Another 25 percent is for special projects including approximately $90 million for a new distribution center in Bessemer, Alabama. If the profits keep rolling, that kind of spending is fine. But Dollar General should have a contingency plan at the ready in case sales slow.

Get your HR ducks in a row
Also on the plus side, the store openings in new suburban, rural and metropolitan markets such as Connecticut, Nevada and New Hampshire will create 6,000 new jobs. For perspective, 2011 is the third year in a row that Dollar General's hiring, rather than eliminating staff, adding a total of about 15,000 new employees.

Creating that many jobs in an unsteady economy would put a halo around any business. But let's not forget that having over 87,000 (and counting) in your employ is a massive responsibility. Dollar General needs only to observe the tribulations faced by Walmart (WMT), the largest private employer in the country with 1.4 million currently on the books.

The Bentonville-based chain is notorious for treating its employees like second-class citizens. As such it's had a number of human resource nightmares including a massive class-action sex discrimination suit. Walmart's also been taken to task for cutting employee pay and benefits in order to improve its balance sheet.
If employment message boards are any indication, DG's employees are jeering. Dollar General needs to clean up its act now, before it completely loses touch with the people staffing its stores. It certainly doesn't want a repeat of the lawsuit it faced in 2008 in which 2,500 female workers claimed they were treated unfairly.
Brand name gobble
It's no secret that Dollar General's savvy management trumped Bentonville's C-suite during the recession. DG steadily gained market share by keeping prices low and adding big name brands. In addition to Bobbie Brooks apparel (which Walmart used to carry) Dollar General stocked its holey, metal shelves with L'Oreal cosmetics, Rexall health and beauty aids and Heinz foods.
While it's smart to entice customers by providing an array of covetable goods all in one shopping trip, these brand gobbles take Dollar General that much further from its true dollar store roots. And each move away from the place where price -- not brand -- is to the value proposition is a step closer to where Walmart floundered.

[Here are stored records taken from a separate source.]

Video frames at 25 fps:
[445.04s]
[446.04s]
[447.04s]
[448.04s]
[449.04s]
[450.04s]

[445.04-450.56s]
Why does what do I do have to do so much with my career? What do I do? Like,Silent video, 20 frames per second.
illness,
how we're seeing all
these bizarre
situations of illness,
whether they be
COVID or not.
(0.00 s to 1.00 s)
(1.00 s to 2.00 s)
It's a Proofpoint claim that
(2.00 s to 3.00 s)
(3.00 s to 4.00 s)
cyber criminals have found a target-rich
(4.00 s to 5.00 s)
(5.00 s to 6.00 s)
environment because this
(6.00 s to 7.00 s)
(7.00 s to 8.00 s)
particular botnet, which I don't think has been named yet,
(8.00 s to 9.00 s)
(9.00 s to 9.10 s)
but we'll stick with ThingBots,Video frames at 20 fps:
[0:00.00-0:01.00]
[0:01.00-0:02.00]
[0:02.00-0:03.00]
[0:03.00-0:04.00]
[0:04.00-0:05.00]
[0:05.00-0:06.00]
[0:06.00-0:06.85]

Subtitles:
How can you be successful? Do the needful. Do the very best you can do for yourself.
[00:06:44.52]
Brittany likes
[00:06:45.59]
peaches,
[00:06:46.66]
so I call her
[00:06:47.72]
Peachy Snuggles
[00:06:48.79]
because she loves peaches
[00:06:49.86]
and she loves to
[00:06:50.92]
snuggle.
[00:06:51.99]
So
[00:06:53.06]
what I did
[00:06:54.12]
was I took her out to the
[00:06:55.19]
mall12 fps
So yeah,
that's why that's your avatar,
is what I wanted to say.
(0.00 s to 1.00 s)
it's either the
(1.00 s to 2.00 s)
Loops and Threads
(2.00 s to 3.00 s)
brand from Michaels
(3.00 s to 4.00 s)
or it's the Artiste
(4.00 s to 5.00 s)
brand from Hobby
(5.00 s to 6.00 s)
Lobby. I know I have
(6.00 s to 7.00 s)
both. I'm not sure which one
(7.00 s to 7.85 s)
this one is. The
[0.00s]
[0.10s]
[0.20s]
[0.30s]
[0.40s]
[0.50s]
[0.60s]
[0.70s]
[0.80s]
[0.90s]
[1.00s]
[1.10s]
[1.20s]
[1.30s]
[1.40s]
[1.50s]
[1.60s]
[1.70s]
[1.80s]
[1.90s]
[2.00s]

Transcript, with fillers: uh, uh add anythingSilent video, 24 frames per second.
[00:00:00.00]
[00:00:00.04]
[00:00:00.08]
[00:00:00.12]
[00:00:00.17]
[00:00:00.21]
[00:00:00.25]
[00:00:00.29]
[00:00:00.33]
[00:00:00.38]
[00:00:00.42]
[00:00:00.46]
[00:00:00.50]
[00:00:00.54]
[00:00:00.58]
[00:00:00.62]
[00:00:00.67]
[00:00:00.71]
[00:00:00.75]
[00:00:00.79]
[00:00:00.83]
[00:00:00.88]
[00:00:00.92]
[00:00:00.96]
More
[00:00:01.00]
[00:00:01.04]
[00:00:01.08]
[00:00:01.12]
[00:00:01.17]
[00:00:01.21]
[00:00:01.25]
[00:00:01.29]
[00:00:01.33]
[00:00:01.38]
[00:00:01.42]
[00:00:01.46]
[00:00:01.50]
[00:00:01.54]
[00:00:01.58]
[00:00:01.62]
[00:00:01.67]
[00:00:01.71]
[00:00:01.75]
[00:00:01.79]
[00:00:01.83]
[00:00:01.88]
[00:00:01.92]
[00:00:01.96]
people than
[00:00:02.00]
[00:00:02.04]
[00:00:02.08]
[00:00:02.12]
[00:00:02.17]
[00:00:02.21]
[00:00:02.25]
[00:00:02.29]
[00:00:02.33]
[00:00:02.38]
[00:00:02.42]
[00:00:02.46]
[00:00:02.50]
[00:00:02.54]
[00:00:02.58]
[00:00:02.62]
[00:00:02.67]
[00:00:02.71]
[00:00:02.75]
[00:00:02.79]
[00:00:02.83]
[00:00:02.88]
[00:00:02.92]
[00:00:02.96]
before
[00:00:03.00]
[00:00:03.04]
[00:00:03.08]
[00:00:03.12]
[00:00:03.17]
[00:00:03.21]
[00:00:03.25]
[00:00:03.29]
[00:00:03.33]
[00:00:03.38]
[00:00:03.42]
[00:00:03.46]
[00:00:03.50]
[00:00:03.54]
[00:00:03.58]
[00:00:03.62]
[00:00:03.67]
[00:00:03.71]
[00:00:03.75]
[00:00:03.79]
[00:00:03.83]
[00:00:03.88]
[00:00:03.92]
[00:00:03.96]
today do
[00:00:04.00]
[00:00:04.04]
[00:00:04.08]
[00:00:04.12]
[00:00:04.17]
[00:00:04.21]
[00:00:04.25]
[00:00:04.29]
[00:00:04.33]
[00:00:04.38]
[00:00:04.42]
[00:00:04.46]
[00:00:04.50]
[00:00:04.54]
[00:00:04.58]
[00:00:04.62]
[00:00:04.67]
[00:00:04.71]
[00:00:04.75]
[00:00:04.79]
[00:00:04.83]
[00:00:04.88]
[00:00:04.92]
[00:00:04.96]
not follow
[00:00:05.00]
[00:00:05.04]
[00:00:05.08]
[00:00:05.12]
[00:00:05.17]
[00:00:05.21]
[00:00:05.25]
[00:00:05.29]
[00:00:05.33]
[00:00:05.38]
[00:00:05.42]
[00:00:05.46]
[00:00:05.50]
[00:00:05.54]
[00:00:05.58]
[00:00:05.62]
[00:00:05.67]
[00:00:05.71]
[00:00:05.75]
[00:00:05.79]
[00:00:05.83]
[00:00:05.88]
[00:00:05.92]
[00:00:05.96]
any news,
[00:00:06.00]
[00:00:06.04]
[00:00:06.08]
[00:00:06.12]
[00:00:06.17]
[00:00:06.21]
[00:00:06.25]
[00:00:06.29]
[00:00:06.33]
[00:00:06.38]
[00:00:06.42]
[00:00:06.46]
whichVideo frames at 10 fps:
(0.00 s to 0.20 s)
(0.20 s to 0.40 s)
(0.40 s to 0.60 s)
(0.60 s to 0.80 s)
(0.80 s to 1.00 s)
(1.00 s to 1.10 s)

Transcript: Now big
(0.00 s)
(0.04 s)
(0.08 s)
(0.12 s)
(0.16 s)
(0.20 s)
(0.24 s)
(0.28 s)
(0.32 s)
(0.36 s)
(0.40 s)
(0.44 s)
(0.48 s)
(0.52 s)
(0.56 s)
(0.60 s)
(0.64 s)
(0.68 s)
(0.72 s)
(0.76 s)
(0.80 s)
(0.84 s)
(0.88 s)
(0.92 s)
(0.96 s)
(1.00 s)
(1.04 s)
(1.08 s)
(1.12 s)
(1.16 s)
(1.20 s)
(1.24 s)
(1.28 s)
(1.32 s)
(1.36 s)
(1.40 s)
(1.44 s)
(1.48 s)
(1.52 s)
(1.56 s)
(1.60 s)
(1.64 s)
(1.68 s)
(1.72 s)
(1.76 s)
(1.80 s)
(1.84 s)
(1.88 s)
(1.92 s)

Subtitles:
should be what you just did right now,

Dollar General would do well to consider what remained successful for Walmart in apparel and other categories: basics. People shopping for toothpaste and laundry soap may pick up a six pack of tidy whities on their way down the aisle. A blinged-out sweatshirt or trendy button up -- not so much.

Location, location
While Walmart's bumping up against location saturation now, there are lessons to be learned from over-expansion. Dollar General's stores average just over 7,000 square feet (smaller than most supermarkets) but they are jammed with merchandise (think 12,000 core products) and not everyone wants a cram-jammed discount chain in their local strip mall, especially as the economy recovers.

Investing some time into a long-term roll out strategy for urban centers and other places where businesses co-exist more peaceably with residents now may prevent stagnant sales in the years to come.